_Data supplied_
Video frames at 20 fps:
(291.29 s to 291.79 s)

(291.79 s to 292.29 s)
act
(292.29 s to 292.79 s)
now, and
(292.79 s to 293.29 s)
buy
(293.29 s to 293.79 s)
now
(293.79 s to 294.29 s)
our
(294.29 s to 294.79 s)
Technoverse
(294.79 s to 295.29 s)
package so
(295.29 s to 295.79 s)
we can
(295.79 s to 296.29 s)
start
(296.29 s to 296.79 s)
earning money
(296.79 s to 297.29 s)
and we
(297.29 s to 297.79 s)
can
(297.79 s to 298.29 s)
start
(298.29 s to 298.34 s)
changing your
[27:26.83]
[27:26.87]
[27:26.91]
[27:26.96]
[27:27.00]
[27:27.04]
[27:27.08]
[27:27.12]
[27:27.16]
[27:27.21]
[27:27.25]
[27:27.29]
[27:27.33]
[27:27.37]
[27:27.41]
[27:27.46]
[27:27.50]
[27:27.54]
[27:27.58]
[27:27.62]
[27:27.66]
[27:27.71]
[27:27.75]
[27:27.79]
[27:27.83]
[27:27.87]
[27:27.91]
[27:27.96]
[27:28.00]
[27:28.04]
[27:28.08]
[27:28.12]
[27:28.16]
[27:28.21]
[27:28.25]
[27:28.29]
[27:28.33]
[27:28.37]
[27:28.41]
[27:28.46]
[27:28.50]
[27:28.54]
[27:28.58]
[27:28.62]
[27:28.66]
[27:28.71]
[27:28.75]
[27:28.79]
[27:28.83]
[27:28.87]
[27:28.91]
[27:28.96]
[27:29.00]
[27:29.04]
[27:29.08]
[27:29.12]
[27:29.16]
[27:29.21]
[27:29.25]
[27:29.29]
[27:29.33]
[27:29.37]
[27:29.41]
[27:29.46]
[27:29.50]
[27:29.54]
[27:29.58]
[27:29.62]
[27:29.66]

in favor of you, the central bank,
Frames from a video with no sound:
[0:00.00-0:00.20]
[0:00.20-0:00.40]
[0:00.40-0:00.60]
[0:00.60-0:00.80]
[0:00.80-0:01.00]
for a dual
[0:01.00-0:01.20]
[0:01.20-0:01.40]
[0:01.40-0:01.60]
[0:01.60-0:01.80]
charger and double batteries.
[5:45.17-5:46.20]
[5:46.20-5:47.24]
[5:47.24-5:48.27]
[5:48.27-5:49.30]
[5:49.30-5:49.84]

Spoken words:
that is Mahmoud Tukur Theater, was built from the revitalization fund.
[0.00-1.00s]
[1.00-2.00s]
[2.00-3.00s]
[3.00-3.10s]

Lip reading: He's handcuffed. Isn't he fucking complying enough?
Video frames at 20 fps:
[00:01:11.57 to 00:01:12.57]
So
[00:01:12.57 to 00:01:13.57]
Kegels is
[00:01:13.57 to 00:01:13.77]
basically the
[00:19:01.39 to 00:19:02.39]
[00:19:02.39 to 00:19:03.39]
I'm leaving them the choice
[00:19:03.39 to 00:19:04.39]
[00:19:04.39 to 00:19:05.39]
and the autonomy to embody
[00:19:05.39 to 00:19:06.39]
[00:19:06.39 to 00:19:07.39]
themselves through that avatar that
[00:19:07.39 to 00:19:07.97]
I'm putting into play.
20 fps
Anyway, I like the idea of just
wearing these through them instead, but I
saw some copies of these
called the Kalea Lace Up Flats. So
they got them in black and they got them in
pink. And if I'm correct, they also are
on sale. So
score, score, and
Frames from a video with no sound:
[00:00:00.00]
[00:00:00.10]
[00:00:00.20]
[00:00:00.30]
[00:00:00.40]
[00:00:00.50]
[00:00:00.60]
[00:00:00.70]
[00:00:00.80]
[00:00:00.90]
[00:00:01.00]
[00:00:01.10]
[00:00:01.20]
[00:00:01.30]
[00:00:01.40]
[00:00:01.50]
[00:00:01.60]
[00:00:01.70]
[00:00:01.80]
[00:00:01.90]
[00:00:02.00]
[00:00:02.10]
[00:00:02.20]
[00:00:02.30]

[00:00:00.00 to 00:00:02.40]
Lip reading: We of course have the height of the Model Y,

_What to work on_
The whole of the material above should be given again exactly.

_Exercise answer_
Video frames at 20 fps:
(291.29 s to 291.79 s)

(291.79 s to 292.29 s)
act
(292.29 s to 292.79 s)
now, and
(292.79 s to 293.29 s)
buy
(293.29 s to 293.79 s)
now
(293.79 s to 294.29 s)
our
(294.29 s to 294.79 s)
Technoverse
(294.79 s to 295.29 s)
package so
(295.29 s to 295.79 s)
we can
(295.79 s to 296.29 s)
start
(296.29 s to 296.79 s)
earning money
(296.79 s to 297.29 s)
and we
(297.29 s to 297.79 s)
can
(297.79 s to 298.29 s)
start
(298.29 s to 298.34 s)
changing your
[27:26.83]
[27:26.87]
[27:26.91]
[27:26.96]
[27:27.00]
[27:27.04]
[27:27.08]
[27:27.12]
[27:27.16]
[27:27.21]
[27:27.25]
[27:27.29]
[27:27.33]
[27:27.37]
[27:27.41]
[27:27.46]
[27:27.50]
[27:27.54]
[27:27.58]
[27:27.62]
[27:27.66]
[27:27.71]
[27:27.75]
[27:27.79]
[27:27.83]
[27:27.87]
[27:27.91]
[27:27.96]
[27:28.00]
[27:28.04]
[27:28.08]
[27:28.12]
[27:28.16]
[27:28.21]
[27:28.25]
[27:28.29]
[27:28.33]
[27:28.37]
[27:28.41]
[27:28.46]
[27:28.50]
[27:28.54]
[27:28.58]
[27:28.62]
[27:28.66]
[27:28.71]
[27:28.75]
[27:28.79]
[27:28.83]
[27:28.87]
[27:28.91]
[27:28.96]
[27:29.00]
[27:29.04]
[27:29.08]
[27:29.12]
[27:29.16]
[27:29.21]
[27:29.25]
[27:29.29]
[27:29.33]
[27:29.37]
[27:29.41]
[27:29.46]
[27:29.50]
[27:29.54]
[27:29.58]
[27:29.62]
[27:29.66]

in favor of you, the central bank,
Frames from a video with no sound:
[0:00.00-0:00.20]
[0:00.20-0:00.40]
[0:00.40-0:00.60]
[0:00.60-0:00.80]
[0:00.80-0:01.00]
for a dual
[0:01.00-0:01.20]
[0:01.20-0:01.40]
[0:01.40-0:01.60]
[0:01.60-0:01.80]
charger and double batteries.
[5:45.17-5:46.20]
[5:46.20-5:47.24]
[5:47.24-5:48.27]
[5:48.27-5:49.30]
[5:49.30-5:49.84]

Spoken words:
that is Mahmoud Tukur Theater, was built from the revitalization fund.
[0.00-1.00s]
[1.00-2.00s]
[2.00-3.00s]
[3.00-3.10s]

Lip reading: He's handcuffed. Isn't he fucking complying enough?
Video frames at 20 fps:
[00:01:11.57 to 00:01:12.57]
So
[00:01:12.57 to 00:01:13.57]
Kegels is
[00:01:13.57 to 00:01:13.77]
basically the
[00:19:01.39 to 00:19:02.39]
[00:19:02.39 to 00:19:03.39]
I'm leaving them the choice
[00:19:03.39 to 00:19:04.39]
[00:19:04.39 to 00:19:05.39]
and the autonomy to embody
[00:19:05.39 to 00:19:06.39]
[00:19:06.39 to 00:19:07.39]
themselves through that avatar that
[00:19:07.39 to 00:19:07.97]
I'm putting into play.
20 fps
Anyway, I like the idea of just
wearing these through them instead, but I
saw some copies of these
called the Kalea Lace Up Flats. So
they got them in black and they got them in
pink. And if I'm correct, they also are
on sale. So
score, score, and
Frames from a video with no sound:
[00:00:00.00]
[00:00:00.10]
[00:00:00.20]
[00:00:00.30]
[00:00:00.40]
[00:00:00.50]
[00:00:00.60]
[00:00:00.70]
[00:00:00.80]
[00:00:00.90]
[00:00:01.00]
[00:00:01.10]
[00:00:01.20]
[00:00:01.30]
[00:00:01.40]
[00:00:01.50]
[00:00:01.60]
[00:00:01.70]
[00:00:01.80]
[00:00:01.90]
[00:00:02.00]
[00:00:02.10]
[00:00:02.20]
[00:00:02.30]

[00:00:00.00 to 00:00:02.40]
Lip reading: We of course have the height of the Model Y,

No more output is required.